Collected data
-=-=-

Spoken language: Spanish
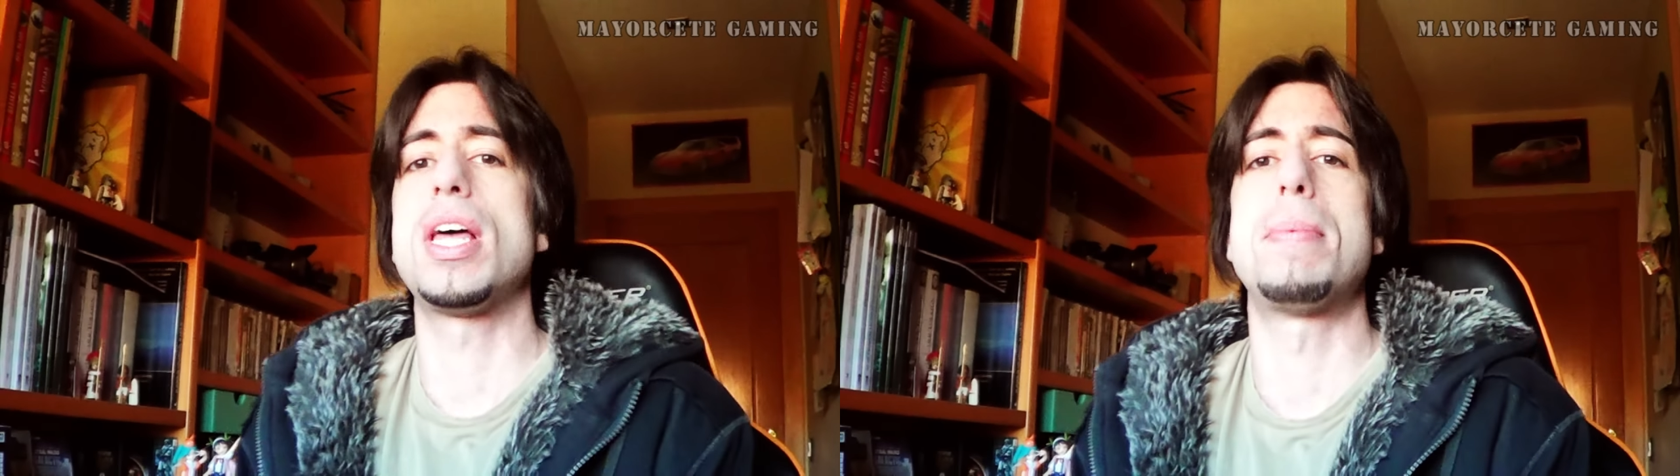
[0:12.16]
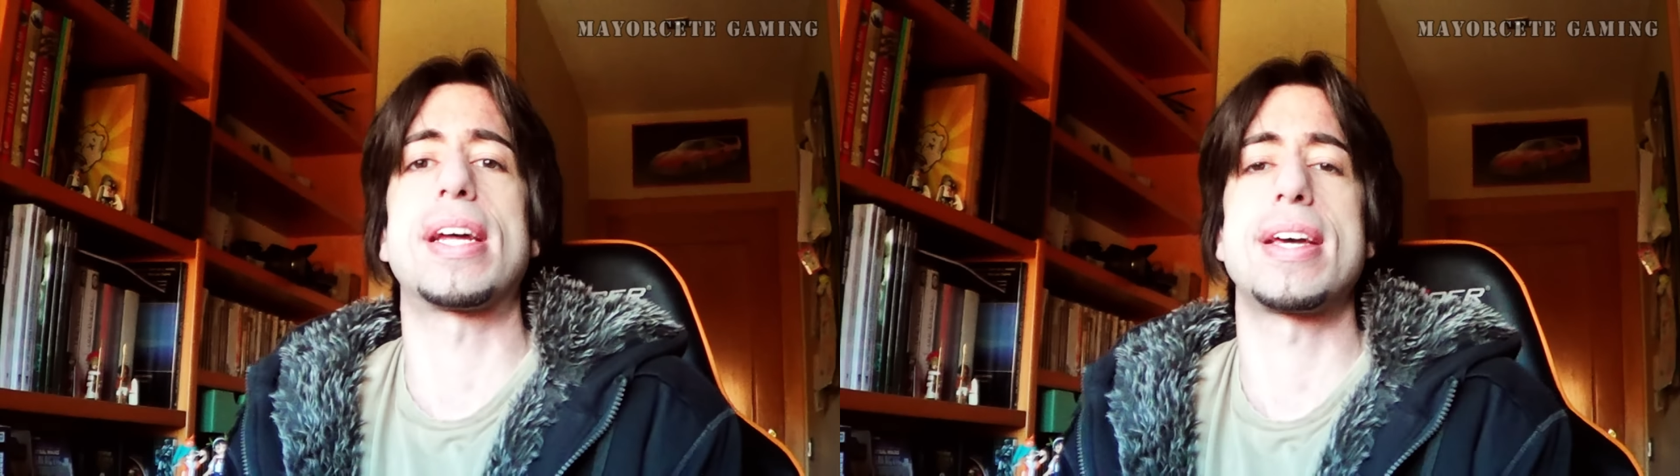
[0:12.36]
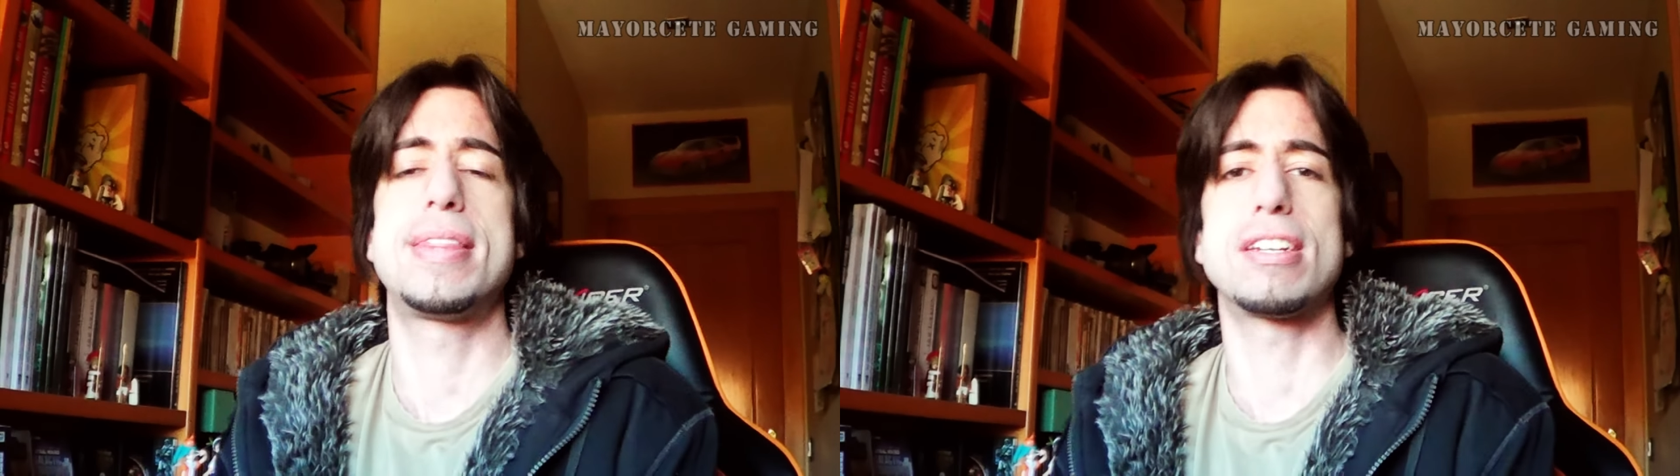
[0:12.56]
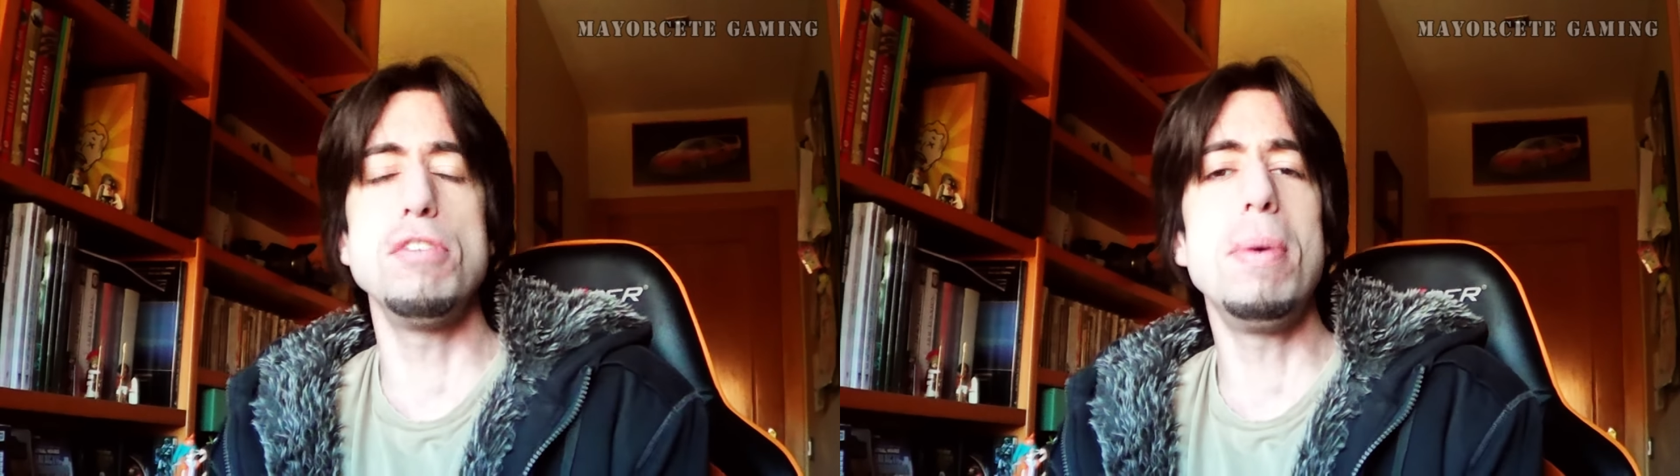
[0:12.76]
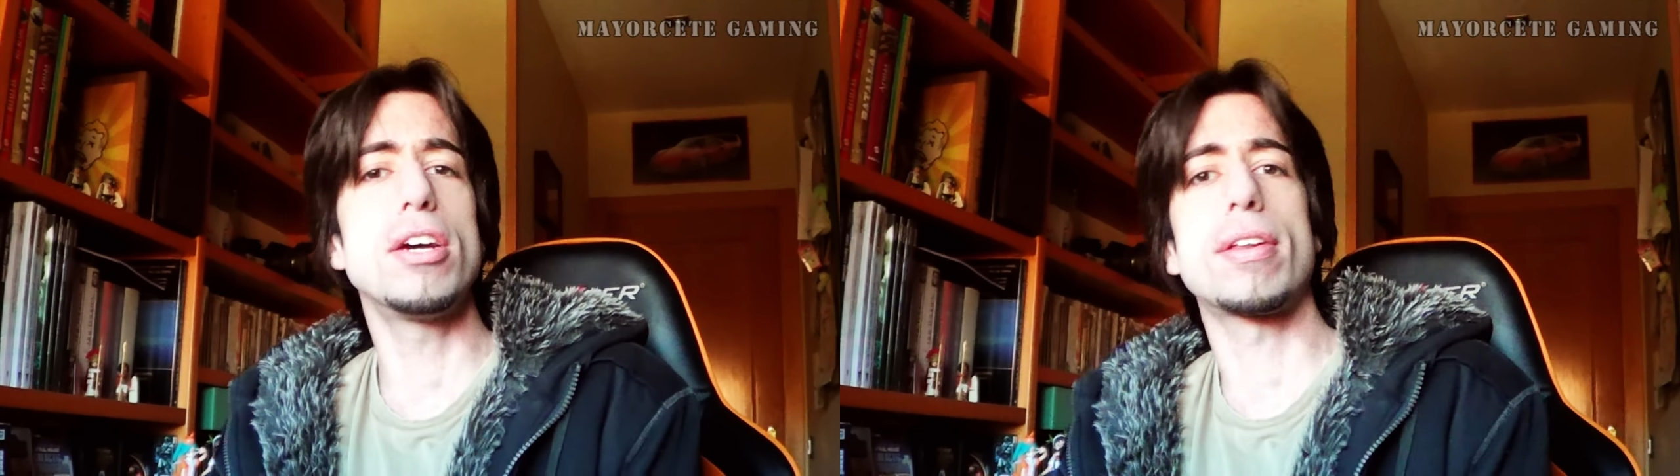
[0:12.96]
de emergencias.
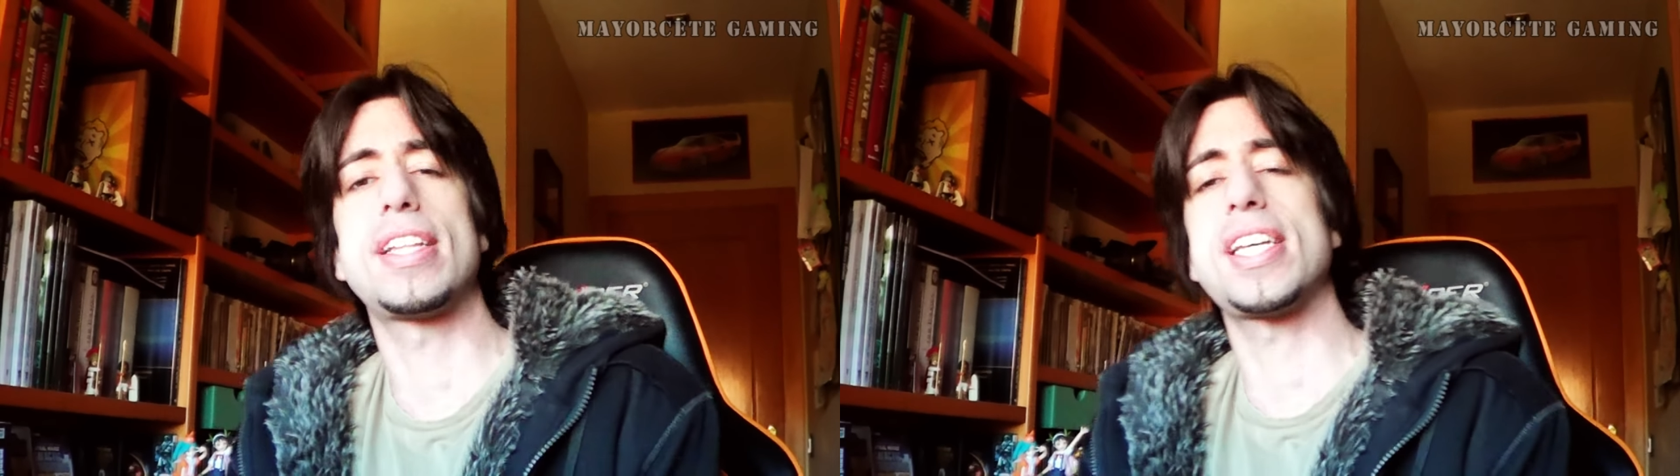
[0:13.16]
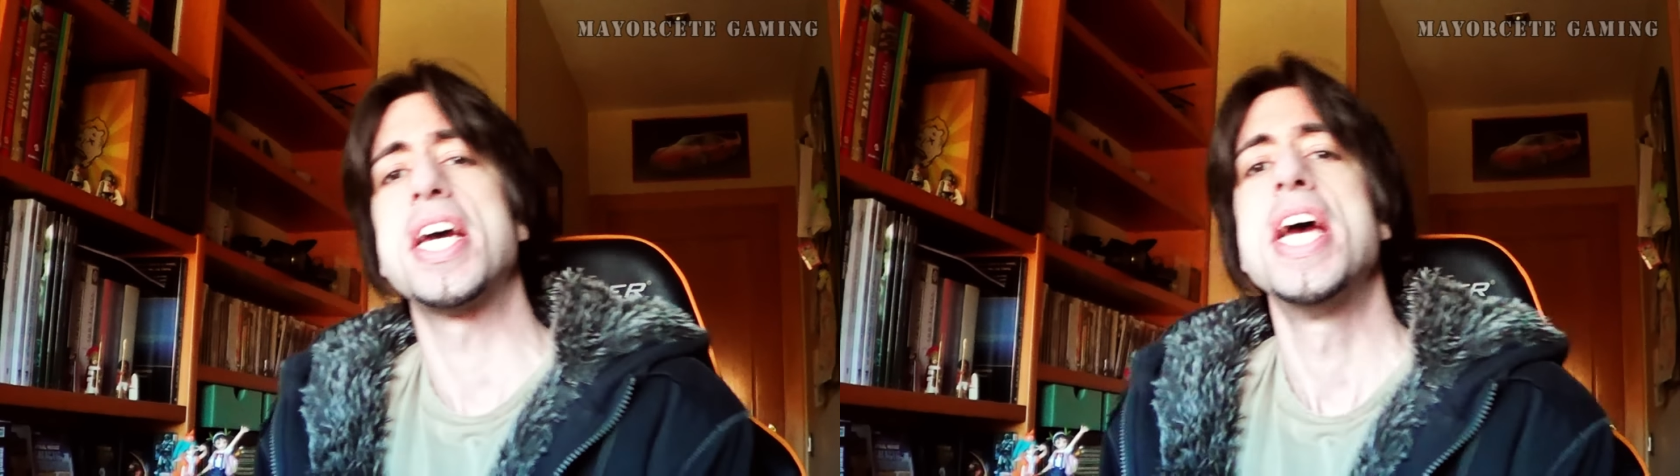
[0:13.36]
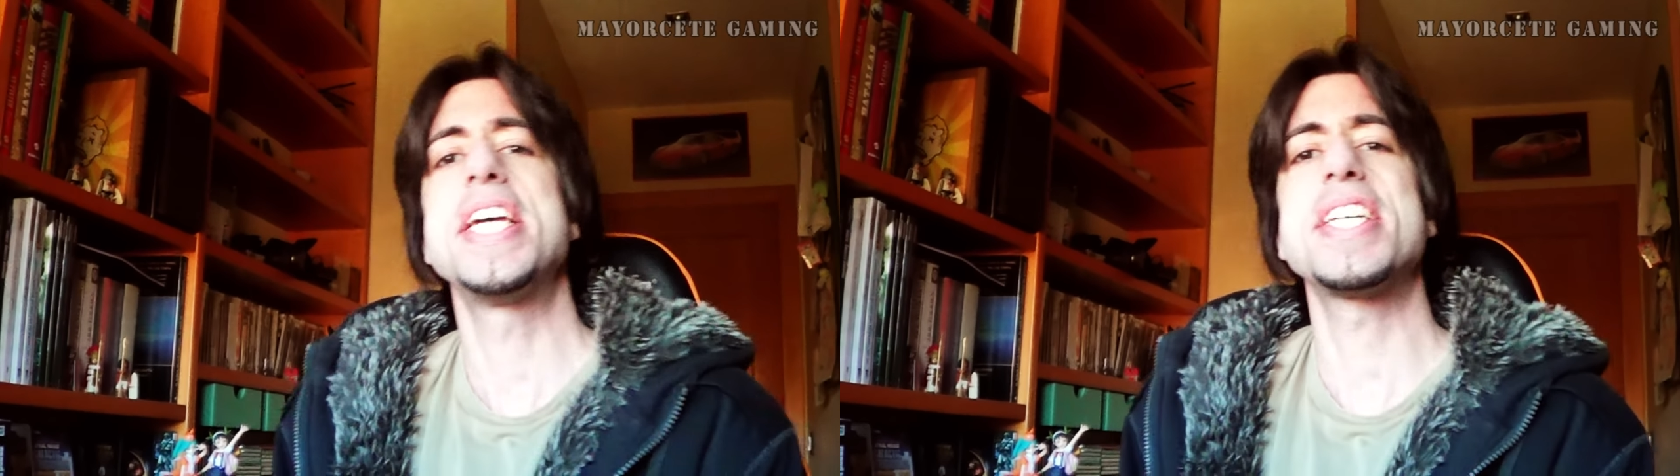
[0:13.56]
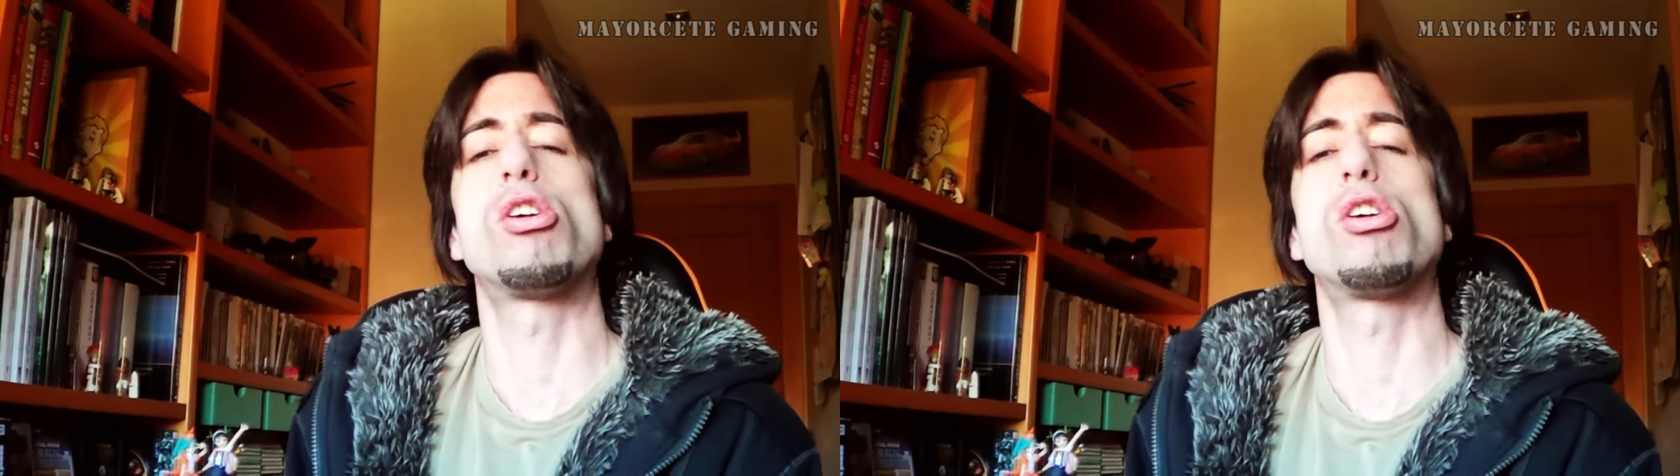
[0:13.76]
Soy Mayor y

-=-=-

> [Problem requirements]: Quote every record above exactly, leaving out the pictures.

> [Completed exercise]:
Spoken language: Spanish
[0:12.16]
[0:12.36]
[0:12.56]
[0:12.76]
[0:12.96]
de emergencias.
[0:13.16]
[0:13.36]
[0:13.56]
[0:13.76]
Soy Mayor y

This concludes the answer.